It was a brave decision. By abandoning Lehman Brothers, a 158-year-old piece of Wall Street furniture, and refusing to remove their hands from their pockets when Merrill Lynch came calling, Hank Paulson, US Treasury secretary, and Tim Geithner, governor of the Federal Reserve Bank of New York, had one of the busiest weekends of dispassion on record. There will be much fallout in financial markets over the next few weeks and even more uncertainty.
Two questions come immediately to mind. First, why give guarantees to JPMorgan Chase to help it to buy Bear Stearns in March 2008 but decline to do so six months later for Lehman, a larger institution? Second, will Lehman's bankruptcy make financial conditions better or worse? There is rhyme to the reasoning behind saying No to Lehman and, while things will get worse over the short term, the alternative might have been the same pain, drawn out for longer.
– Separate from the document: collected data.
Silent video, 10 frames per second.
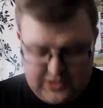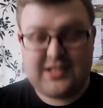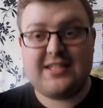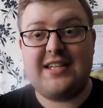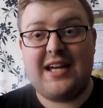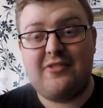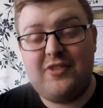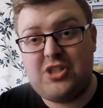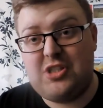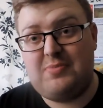when you're snag
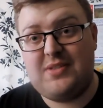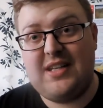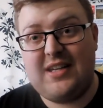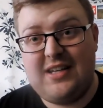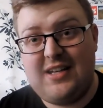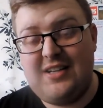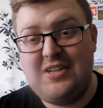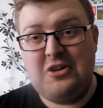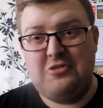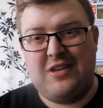fishing in particular,
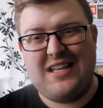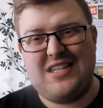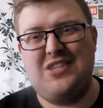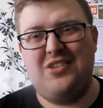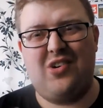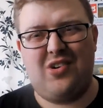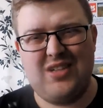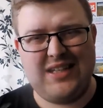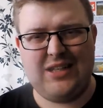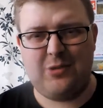
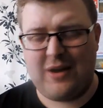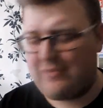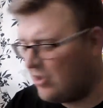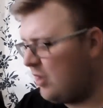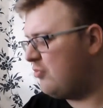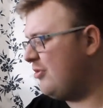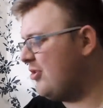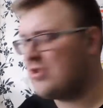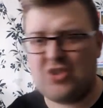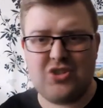you haven't got a
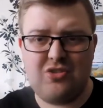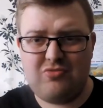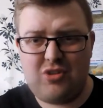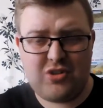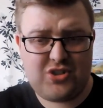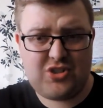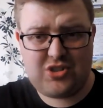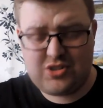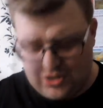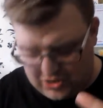rock
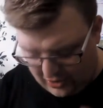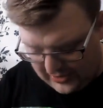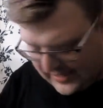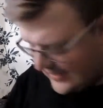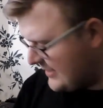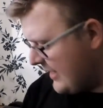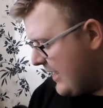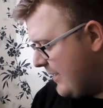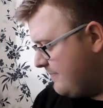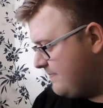solid
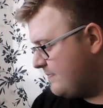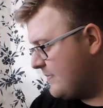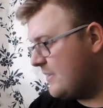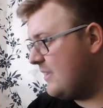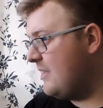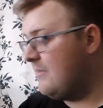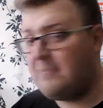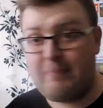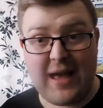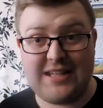
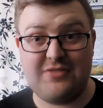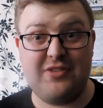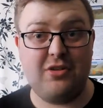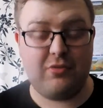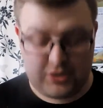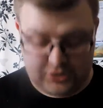base for your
There were reasons for saying No to Lehman that were not there for Bear Stearns. First, there is the distinction between solvency and liquidity. The liquidity arrangements the US Federal Reserve put in place after the Bear Stearns collapse means that institutions that fail now are more likely to have a solvency problem than a temporary liquidity one. The policy mistake that contributed to a decade of missing growth in Japan in the 1990s was allowing insolvent institutions to limp along while praying for a revival in market prices that never came.